The first of several seismic shifts to the industry would strike in March, when the coronavirus pandemic sent us all sheltering in place and caused us to start using apps in new and sometimes unexpected ways. Overall app usage increased 40% year-over-year in Q2, and consumer in-app spending surpassed $27 billion, a record high. And yet certain segments — like travel, real estate, and mobility apps — suffered enormous losses in traffic and revenue. This was one of the first signs that the new normal would be dictated by consumers’ preferences, not the industry itself.
Three top investment pros open up about what it takes to get your video game funded.
To their credit, many brands shifted their marketing strategies during COVID-19 to focus on messages of humanity and kindness. Companies across the automotive, finance, health care, consumer packaged goods, and other sectors practically tripped over themselves trying to associate their brands with hope, community, safety, and support. While many of these brands grew their market share thanks to their revamped campaigns, companies that put profits ahead of their customers faced severe backlash and even boycotts as consumers once again flexed their muscles.
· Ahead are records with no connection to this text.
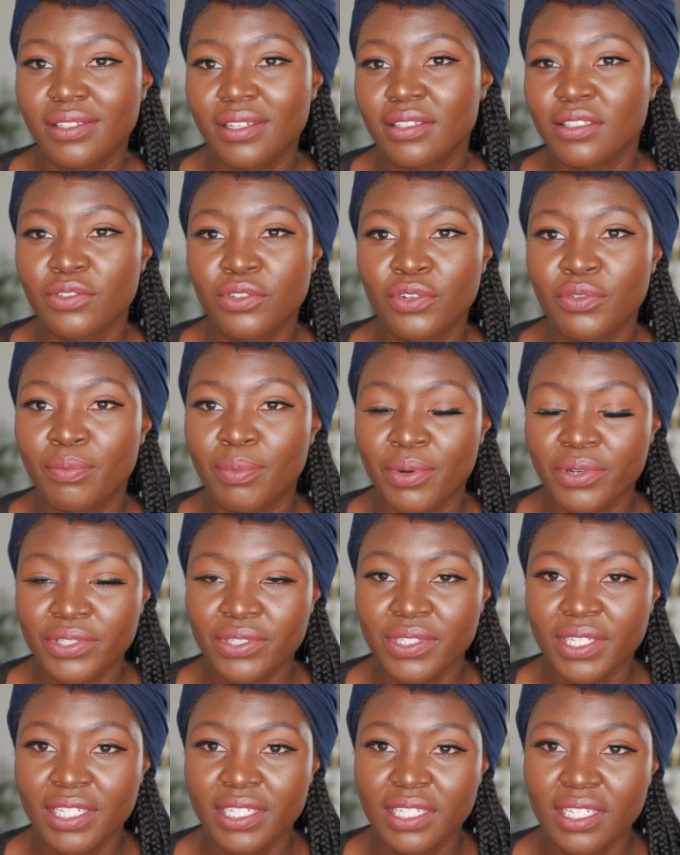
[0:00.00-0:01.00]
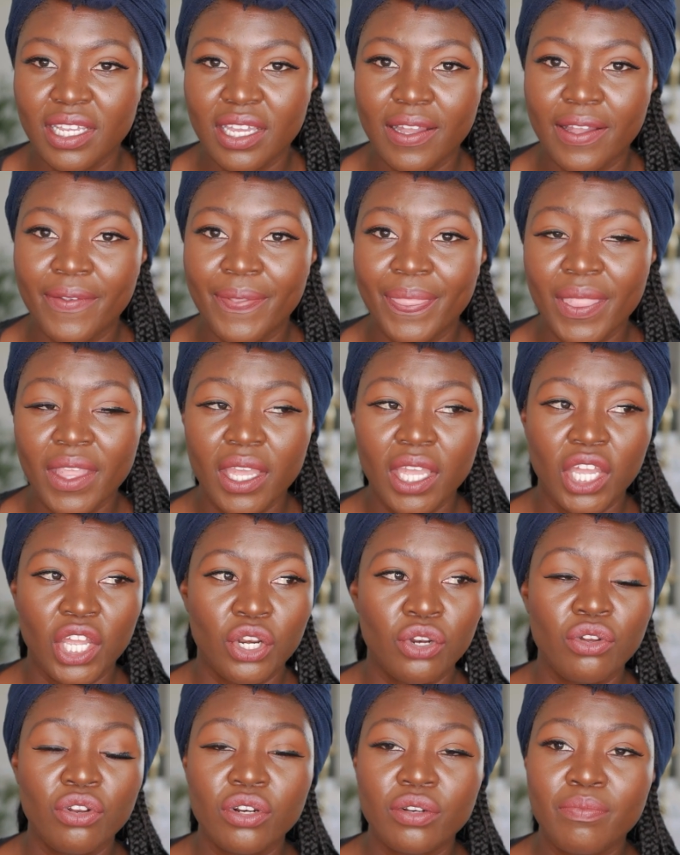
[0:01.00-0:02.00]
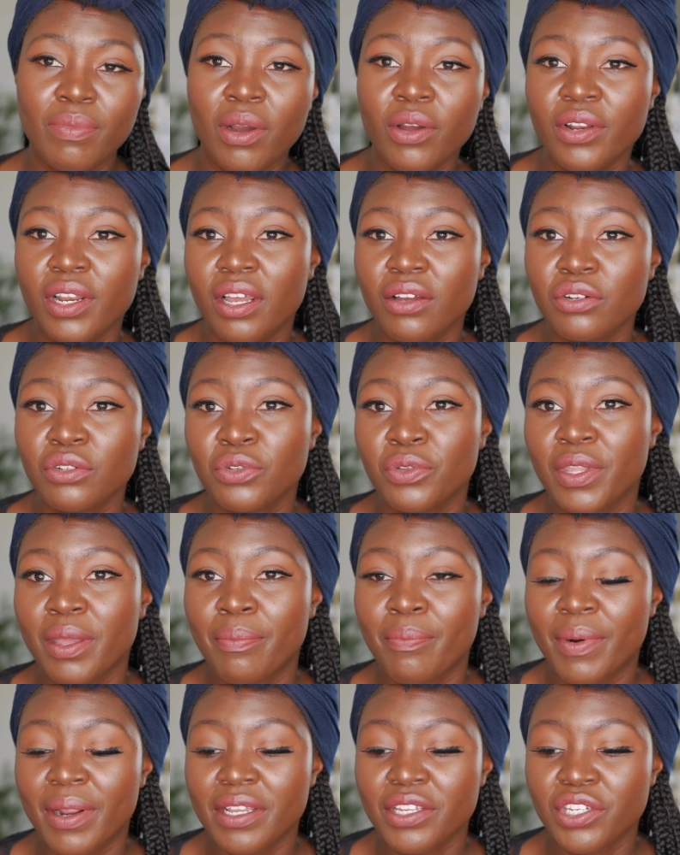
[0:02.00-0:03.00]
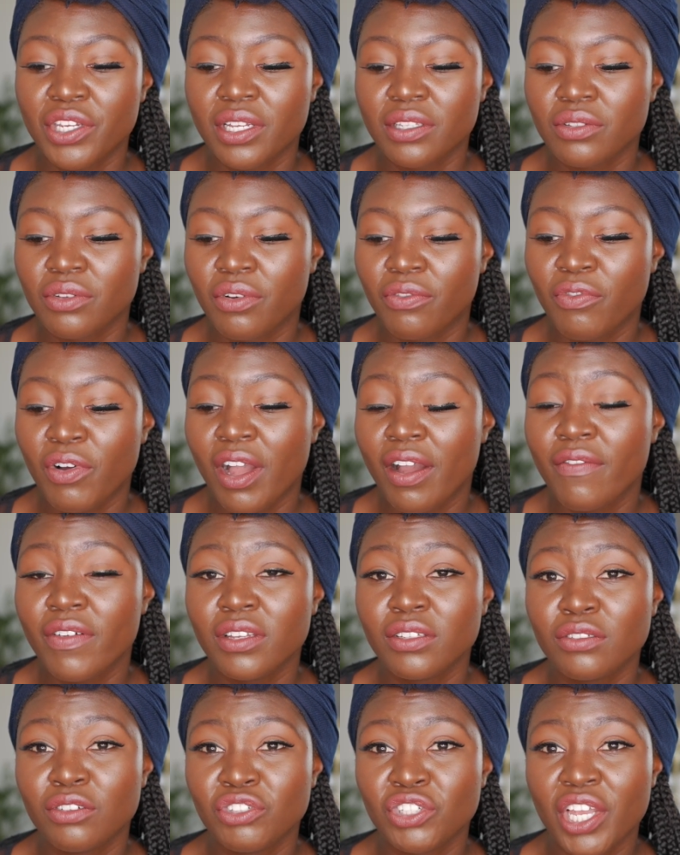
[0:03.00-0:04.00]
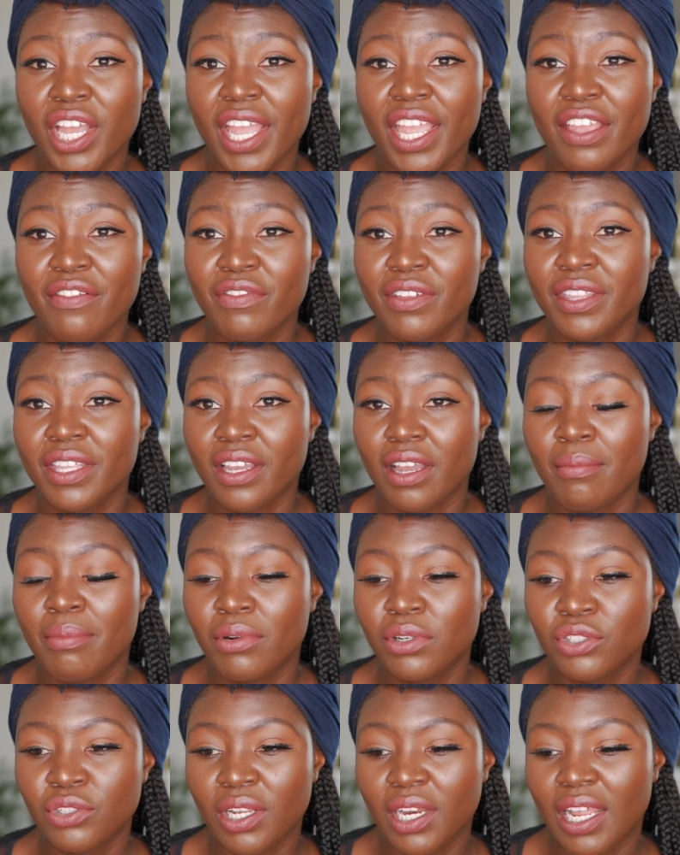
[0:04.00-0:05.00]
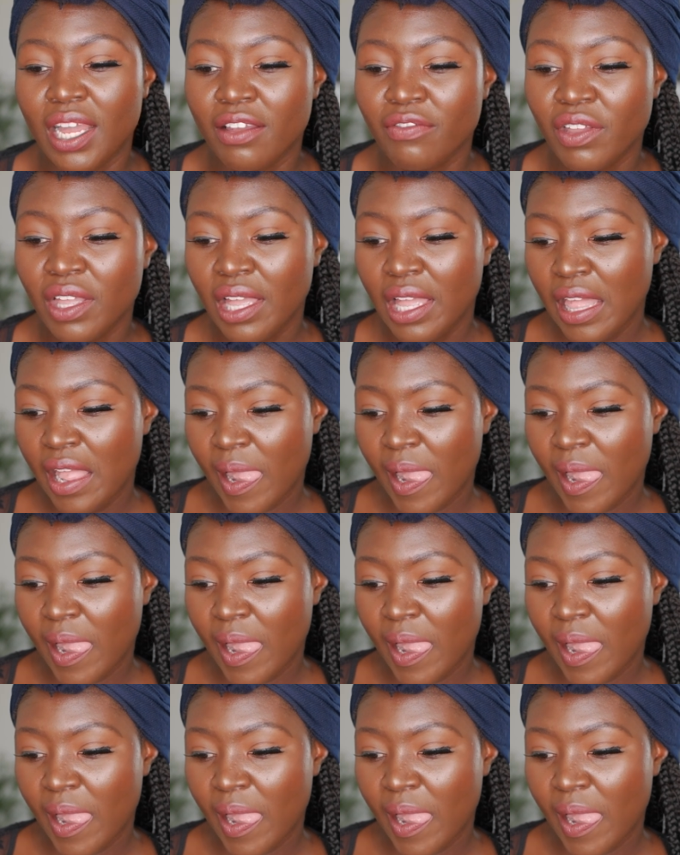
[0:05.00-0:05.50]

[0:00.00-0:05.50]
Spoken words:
just don't post it, and don't bow down to the pressures of having to share everything about your life.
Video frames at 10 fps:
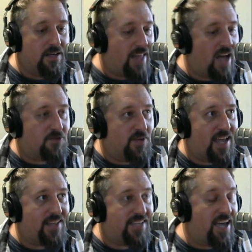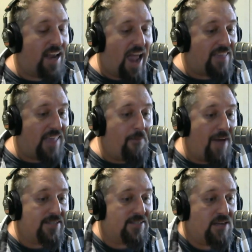That's what they did, and they
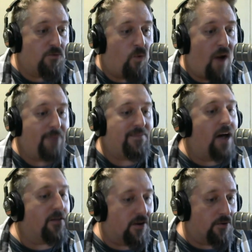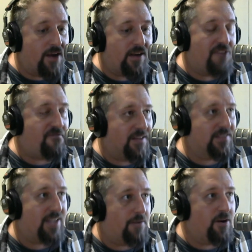basically wiped out their run
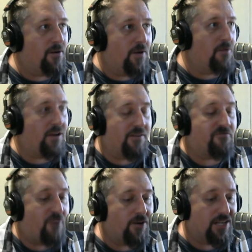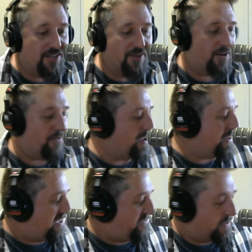defense, said we won't even focus on our run
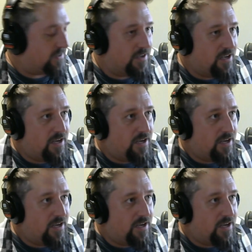defense.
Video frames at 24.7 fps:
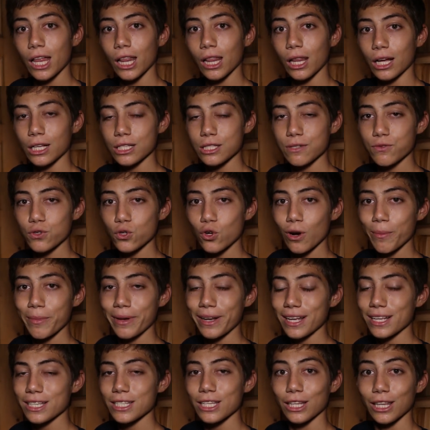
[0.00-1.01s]
lots of
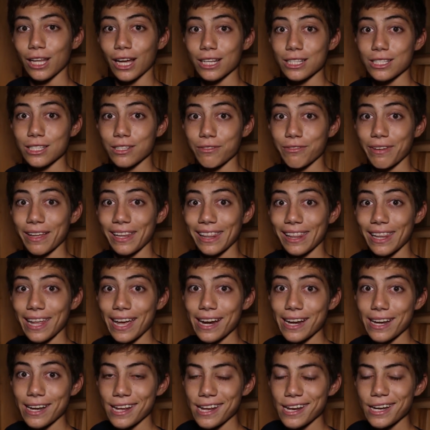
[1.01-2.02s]
storminess, lots of
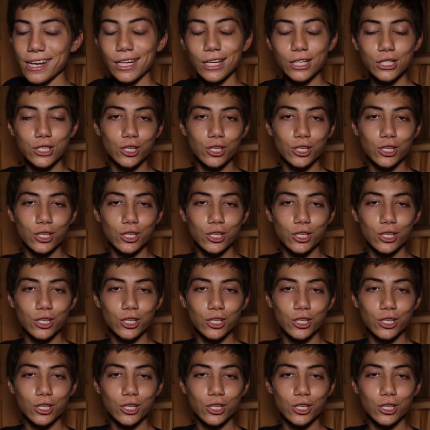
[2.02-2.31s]
lightning,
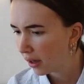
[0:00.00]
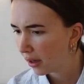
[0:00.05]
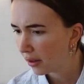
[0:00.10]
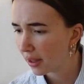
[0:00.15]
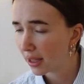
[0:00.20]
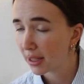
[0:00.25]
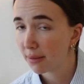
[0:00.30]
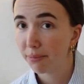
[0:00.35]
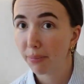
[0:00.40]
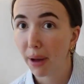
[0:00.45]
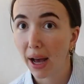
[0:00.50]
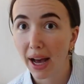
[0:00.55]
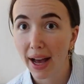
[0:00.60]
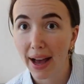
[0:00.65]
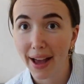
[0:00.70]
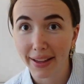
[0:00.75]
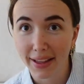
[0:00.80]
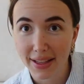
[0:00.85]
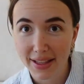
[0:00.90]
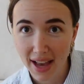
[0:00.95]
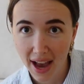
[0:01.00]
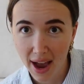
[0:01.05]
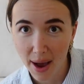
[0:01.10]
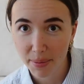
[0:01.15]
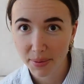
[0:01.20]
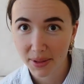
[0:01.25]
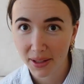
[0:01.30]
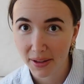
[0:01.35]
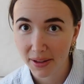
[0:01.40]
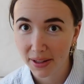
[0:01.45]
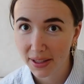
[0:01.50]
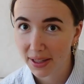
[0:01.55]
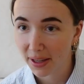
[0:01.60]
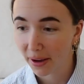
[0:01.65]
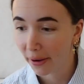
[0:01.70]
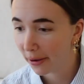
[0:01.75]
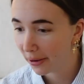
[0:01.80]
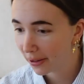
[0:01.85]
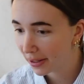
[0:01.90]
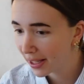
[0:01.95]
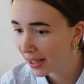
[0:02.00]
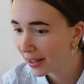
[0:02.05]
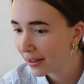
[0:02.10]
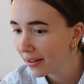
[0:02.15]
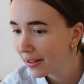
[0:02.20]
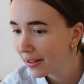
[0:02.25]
This bag is absolutely soaked.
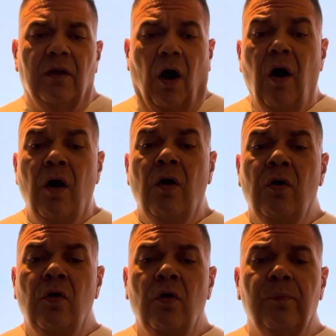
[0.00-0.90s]

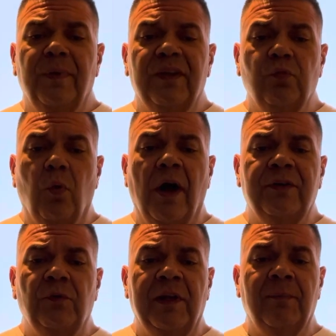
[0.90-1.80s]
Hope is
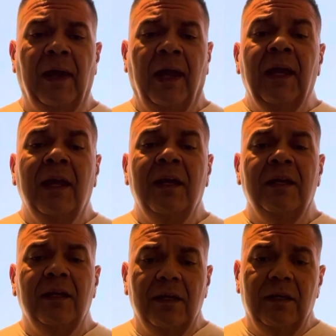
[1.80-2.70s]
what
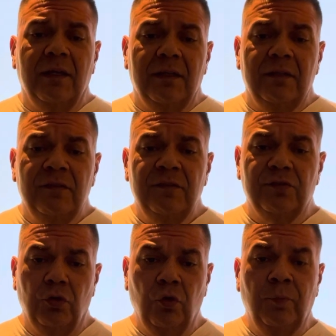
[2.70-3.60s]
remains
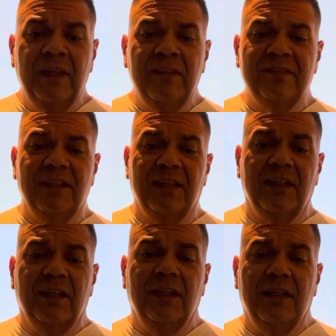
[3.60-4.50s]
to be
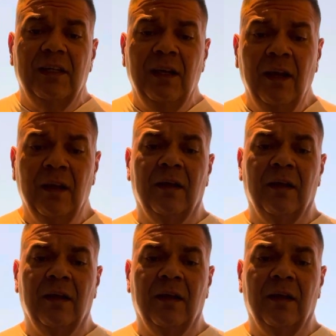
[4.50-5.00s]
seen.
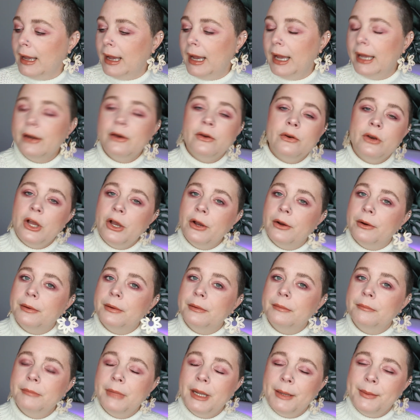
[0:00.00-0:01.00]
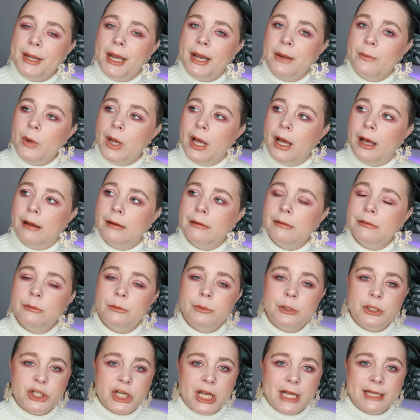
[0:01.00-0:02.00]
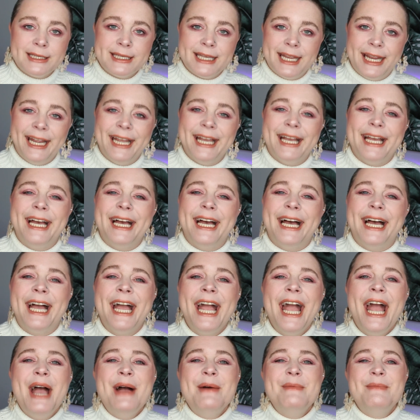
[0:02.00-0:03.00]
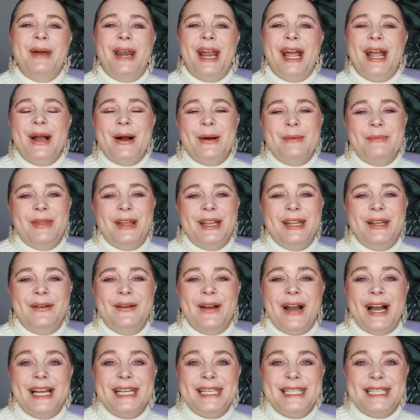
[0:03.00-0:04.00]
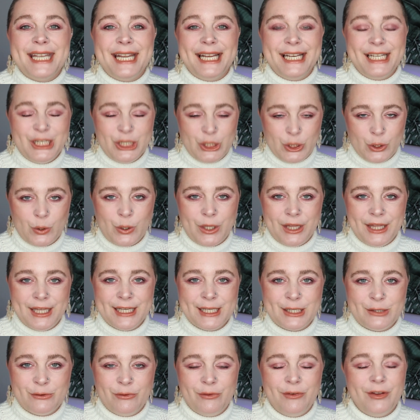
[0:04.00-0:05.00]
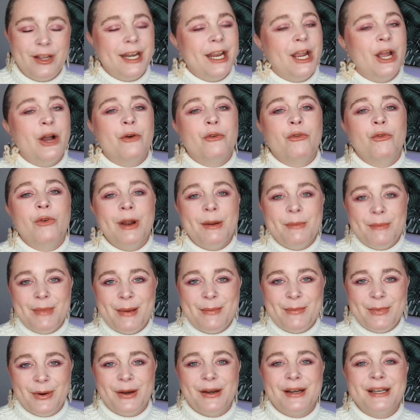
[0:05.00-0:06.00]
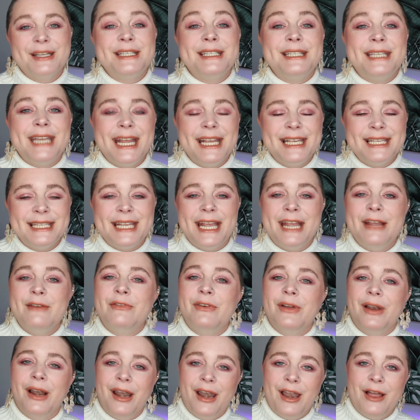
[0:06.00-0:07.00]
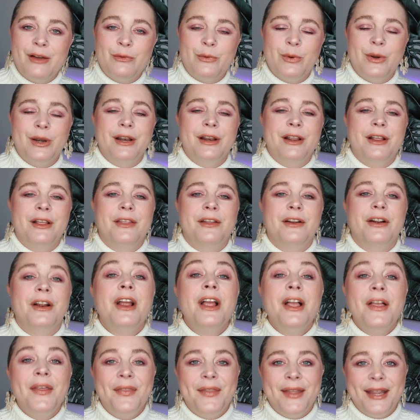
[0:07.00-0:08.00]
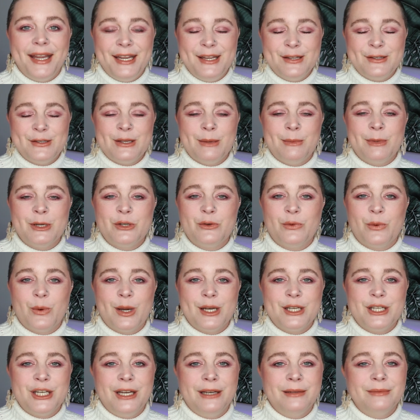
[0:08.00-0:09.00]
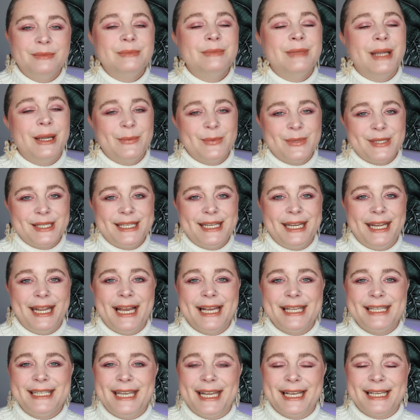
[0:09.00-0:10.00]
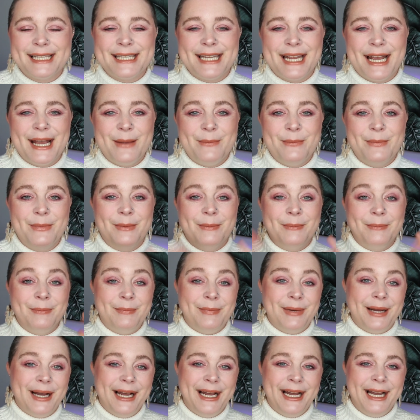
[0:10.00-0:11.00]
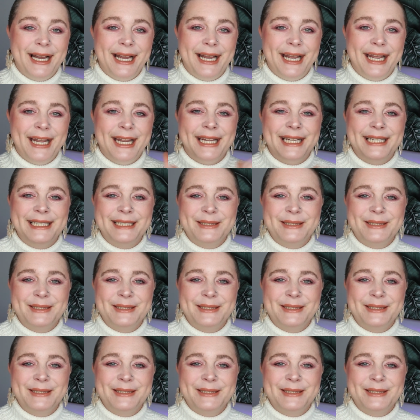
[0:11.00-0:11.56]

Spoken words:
I don't know. Maybe I will. We shall see. But I hope that you guys enjoyed this video. Remember, stay safe, love one another. Thank you so much for watching, and we'll see you guys next time. Bye.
Meanwhile, Congress started ratcheting up its pressure on the Big Four tech companies of Apple, Google, Facebook, and Amazon. Among the issues concerning Congress was the tech companies’ mishandling of personal data and their inclination towards anti-competitive strategies — two developments that posed clear threats to consumer interests. These issues would move even further into the limelight in July when Congress called the CEOs of the Big Four into antitrust hearings so they could address concerns that they were merely out for themselves, with dangerous disregard to their end-users’ interests.
Also in July, California started enforcing a privacy law that entitled consumers to more control over their personal information. The California Consumer Privacy Act (CCPA) gives every consumer in the state the right to see all the information a company has saved on them, as well as a list of all the third parties that data is shared with. Much like the EU’s General Data Protection Regulation (GDPR), the CCPA represented a clear shift toward giving consumers their power back. Many believe that the CCPA has paved the way for a national privacy law.
Both the Congressional hearings and the CCPA stem from the ideals that all human beings are deserving of respect, privacy, and control over their digital lives — ideals that should carry the app industry forward into its next growth stage. For years now, the industry’s modus operandi has been to extract as much value from users as possible. It has built algorithms to maximize in-app pricing strategies, inserted too many ads into the app experience, and occasionally crossed the line that safeguards user privacy in order to meet its growth goals. Some tactics were downright illegal and unethical, while others were simply poor judgment. But in either case, a correction was inevitable.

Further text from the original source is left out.